-- Source records follows --
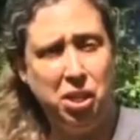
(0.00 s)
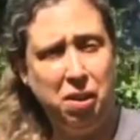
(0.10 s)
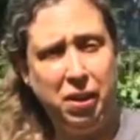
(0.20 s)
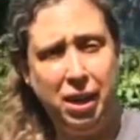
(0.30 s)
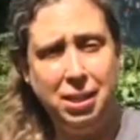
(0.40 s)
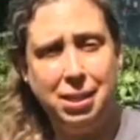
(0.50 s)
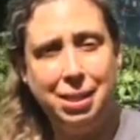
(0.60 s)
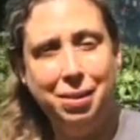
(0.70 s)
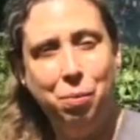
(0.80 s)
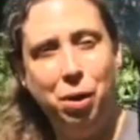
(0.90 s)
cherries
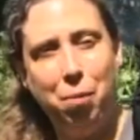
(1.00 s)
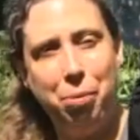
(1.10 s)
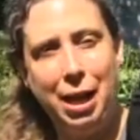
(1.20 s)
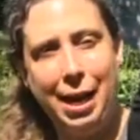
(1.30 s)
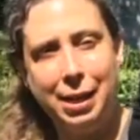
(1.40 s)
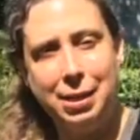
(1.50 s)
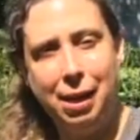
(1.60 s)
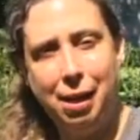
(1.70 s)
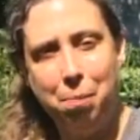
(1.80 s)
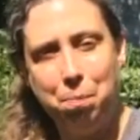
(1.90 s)
with black
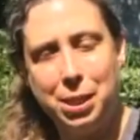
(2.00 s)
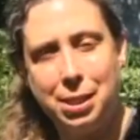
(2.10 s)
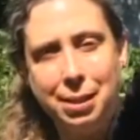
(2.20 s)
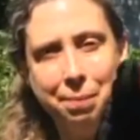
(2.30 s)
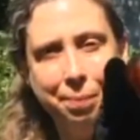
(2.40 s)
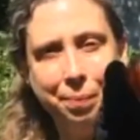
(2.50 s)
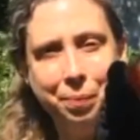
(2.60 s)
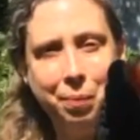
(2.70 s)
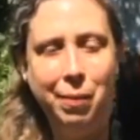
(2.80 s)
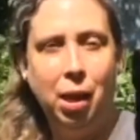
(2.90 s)
tops.
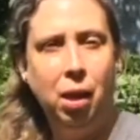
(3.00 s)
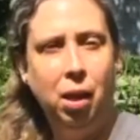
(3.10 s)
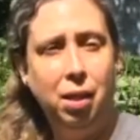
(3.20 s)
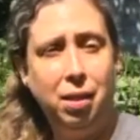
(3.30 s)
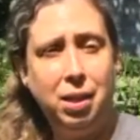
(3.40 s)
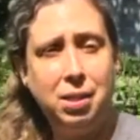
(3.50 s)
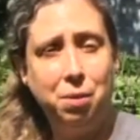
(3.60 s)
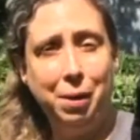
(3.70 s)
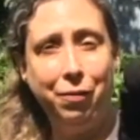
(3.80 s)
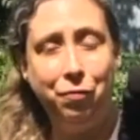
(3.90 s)
These are
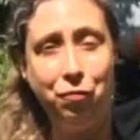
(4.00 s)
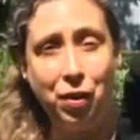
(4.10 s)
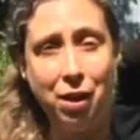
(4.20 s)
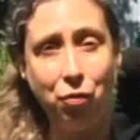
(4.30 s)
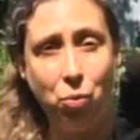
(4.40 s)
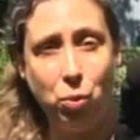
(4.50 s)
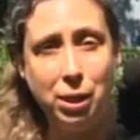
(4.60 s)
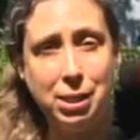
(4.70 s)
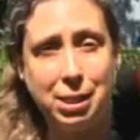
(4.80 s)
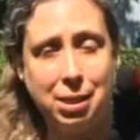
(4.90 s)
my favorite
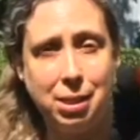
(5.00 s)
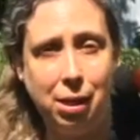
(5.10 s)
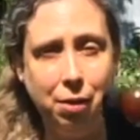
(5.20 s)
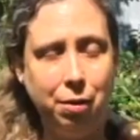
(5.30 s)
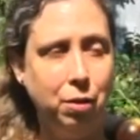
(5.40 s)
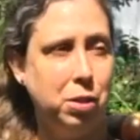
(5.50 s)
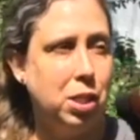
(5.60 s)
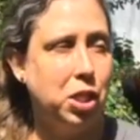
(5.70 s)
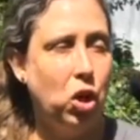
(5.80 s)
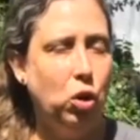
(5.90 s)
ones this year. They're
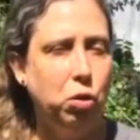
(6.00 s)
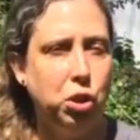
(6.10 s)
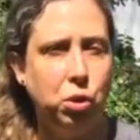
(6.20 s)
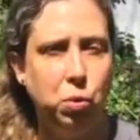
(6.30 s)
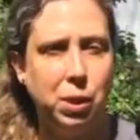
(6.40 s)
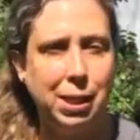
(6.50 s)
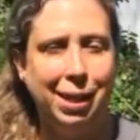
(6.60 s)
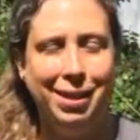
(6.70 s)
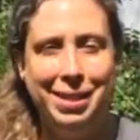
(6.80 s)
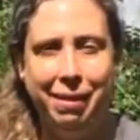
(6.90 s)
so
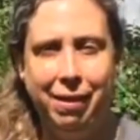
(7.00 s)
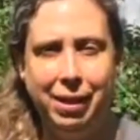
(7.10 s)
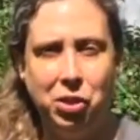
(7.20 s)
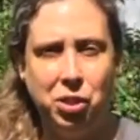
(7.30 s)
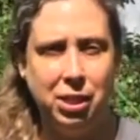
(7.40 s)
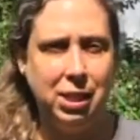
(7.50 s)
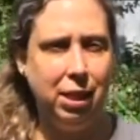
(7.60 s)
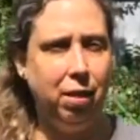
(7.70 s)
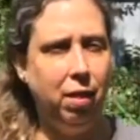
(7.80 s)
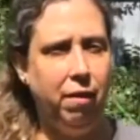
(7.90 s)
juicy and delicious. I
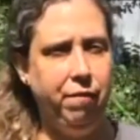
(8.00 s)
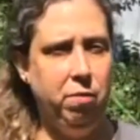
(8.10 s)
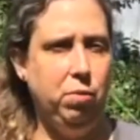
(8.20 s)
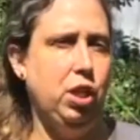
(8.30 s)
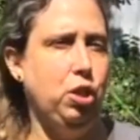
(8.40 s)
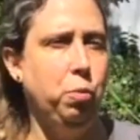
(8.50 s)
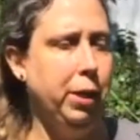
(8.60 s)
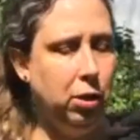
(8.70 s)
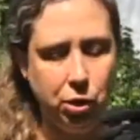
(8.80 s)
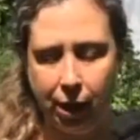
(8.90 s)
love them so
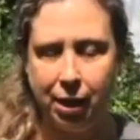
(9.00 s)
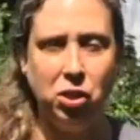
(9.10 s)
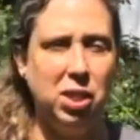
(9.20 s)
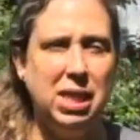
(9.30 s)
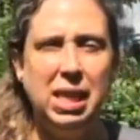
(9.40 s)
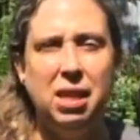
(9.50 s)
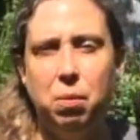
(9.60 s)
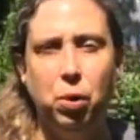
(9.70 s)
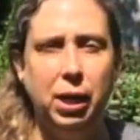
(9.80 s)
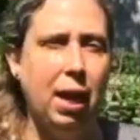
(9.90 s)
much. I could just eat
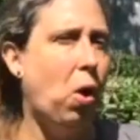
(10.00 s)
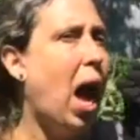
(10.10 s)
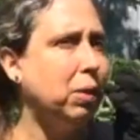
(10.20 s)
them right now.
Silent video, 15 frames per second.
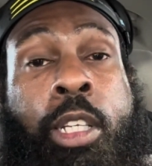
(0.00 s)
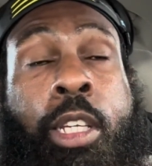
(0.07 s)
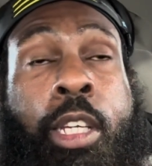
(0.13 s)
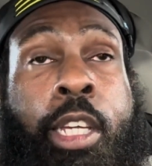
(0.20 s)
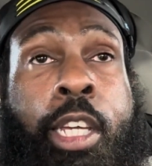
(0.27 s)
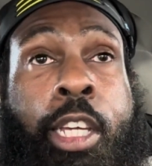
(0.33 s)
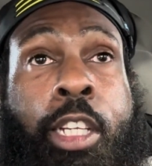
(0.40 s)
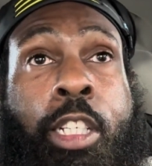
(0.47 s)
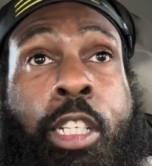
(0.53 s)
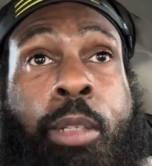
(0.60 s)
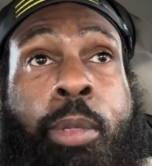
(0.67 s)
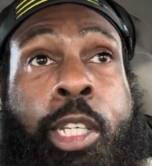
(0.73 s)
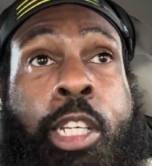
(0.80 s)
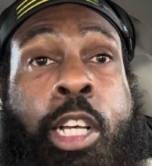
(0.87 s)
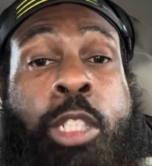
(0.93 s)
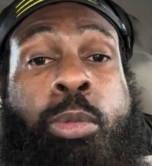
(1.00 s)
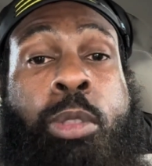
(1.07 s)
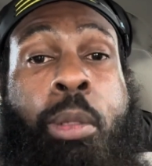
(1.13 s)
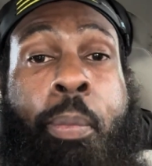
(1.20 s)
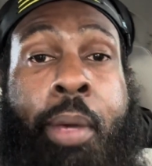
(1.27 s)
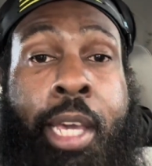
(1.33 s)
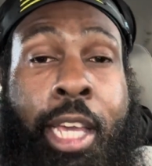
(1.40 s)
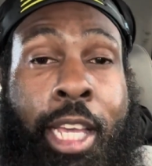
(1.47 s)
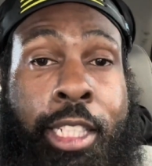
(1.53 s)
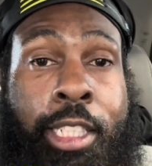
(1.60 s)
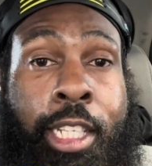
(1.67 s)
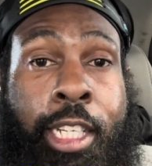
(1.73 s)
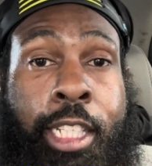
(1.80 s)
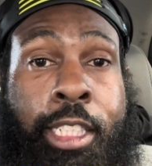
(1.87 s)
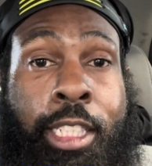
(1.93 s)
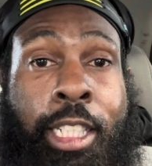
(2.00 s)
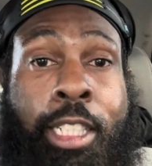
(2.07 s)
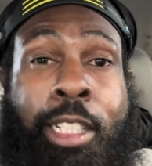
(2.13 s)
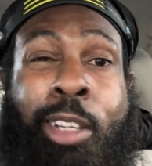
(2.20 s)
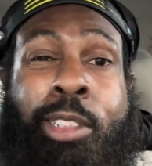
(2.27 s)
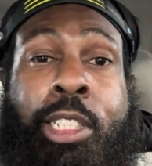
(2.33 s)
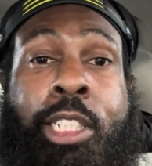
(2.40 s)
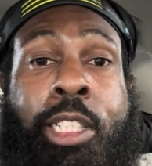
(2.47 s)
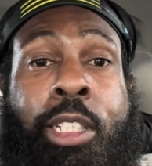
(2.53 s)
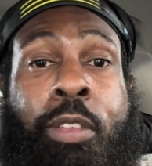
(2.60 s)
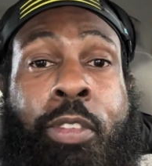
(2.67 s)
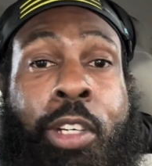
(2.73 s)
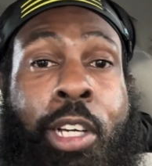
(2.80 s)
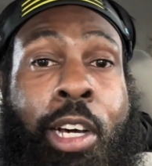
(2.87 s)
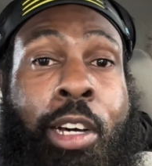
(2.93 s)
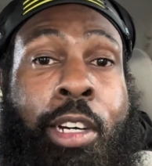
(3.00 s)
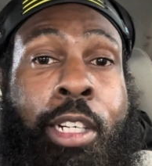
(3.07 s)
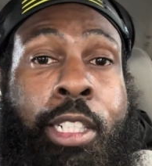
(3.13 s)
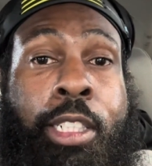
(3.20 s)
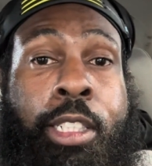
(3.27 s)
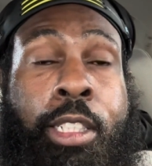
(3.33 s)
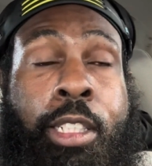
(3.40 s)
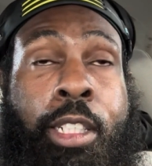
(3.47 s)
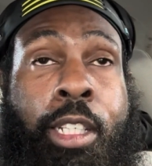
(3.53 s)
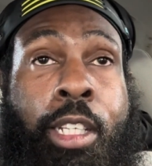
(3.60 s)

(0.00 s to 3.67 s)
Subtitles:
And it comes with the pads, like I said, and those are good for cars.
-- Source records concluded --
**Task statement**. When you write out the material above, keep every line exact and drop each picture.

**Exercise output**.
(0.00 s)
(0.10 s)
(0.20 s)
(0.30 s)
(0.40 s)
(0.50 s)
(0.60 s)
(0.70 s)
(0.80 s)
(0.90 s)
cherries
(1.00 s)
(1.10 s)
(1.20 s)
(1.30 s)
(1.40 s)
(1.50 s)
(1.60 s)
(1.70 s)
(1.80 s)
(1.90 s)
with black
(2.00 s)
(2.10 s)
(2.20 s)
(2.30 s)
(2.40 s)
(2.50 s)
(2.60 s)
(2.70 s)
(2.80 s)
(2.90 s)
tops.
(3.00 s)
(3.10 s)
(3.20 s)
(3.30 s)
(3.40 s)
(3.50 s)
(3.60 s)
(3.70 s)
(3.80 s)
(3.90 s)
These are
(4.00 s)
(4.10 s)
(4.20 s)
(4.30 s)
(4.40 s)
(4.50 s)
(4.60 s)
(4.70 s)
(4.80 s)
(4.90 s)
my favorite
(5.00 s)
(5.10 s)
(5.20 s)
(5.30 s)
(5.40 s)
(5.50 s)
(5.60 s)
(5.70 s)
(5.80 s)
(5.90 s)
ones this year. They're
(6.00 s)
(6.10 s)
(6.20 s)
(6.30 s)
(6.40 s)
(6.50 s)
(6.60 s)
(6.70 s)
(6.80 s)
(6.90 s)
so
(7.00 s)
(7.10 s)
(7.20 s)
(7.30 s)
(7.40 s)
(7.50 s)
(7.60 s)
(7.70 s)
(7.80 s)
(7.90 s)
juicy and delicious. I
(8.00 s)
(8.10 s)
(8.20 s)
(8.30 s)
(8.40 s)
(8.50 s)
(8.60 s)
(8.70 s)
(8.80 s)
(8.90 s)
love them so
(9.00 s)
(9.10 s)
(9.20 s)
(9.30 s)
(9.40 s)
(9.50 s)
(9.60 s)
(9.70 s)
(9.80 s)
(9.90 s)
much. I could just eat
(10.00 s)
(10.10 s)
(10.20 s)
them right now.
Silent video, 15 frames per second.
(0.00 s)
(0.07 s)
(0.13 s)
(0.20 s)
(0.27 s)
(0.33 s)
(0.40 s)
(0.47 s)
(0.53 s)
(0.60 s)
(0.67 s)
(0.73 s)
(0.80 s)
(0.87 s)
(0.93 s)
(1.00 s)
(1.07 s)
(1.13 s)
(1.20 s)
(1.27 s)
(1.33 s)
(1.40 s)
(1.47 s)
(1.53 s)
(1.60 s)
(1.67 s)
(1.73 s)
(1.80 s)
(1.87 s)
(1.93 s)
(2.00 s)
(2.07 s)
(2.13 s)
(2.20 s)
(2.27 s)
(2.33 s)
(2.40 s)
(2.47 s)
(2.53 s)
(2.60 s)
(2.67 s)
(2.73 s)
(2.80 s)
(2.87 s)
(2.93 s)
(3.00 s)
(3.07 s)
(3.13 s)
(3.20 s)
(3.27 s)
(3.33 s)
(3.40 s)
(3.47 s)
(3.53 s)
(3.60 s)

(0.00 s to 3.67 s)
Subtitles:
And it comes with the pads, like I said, and those are good for cars.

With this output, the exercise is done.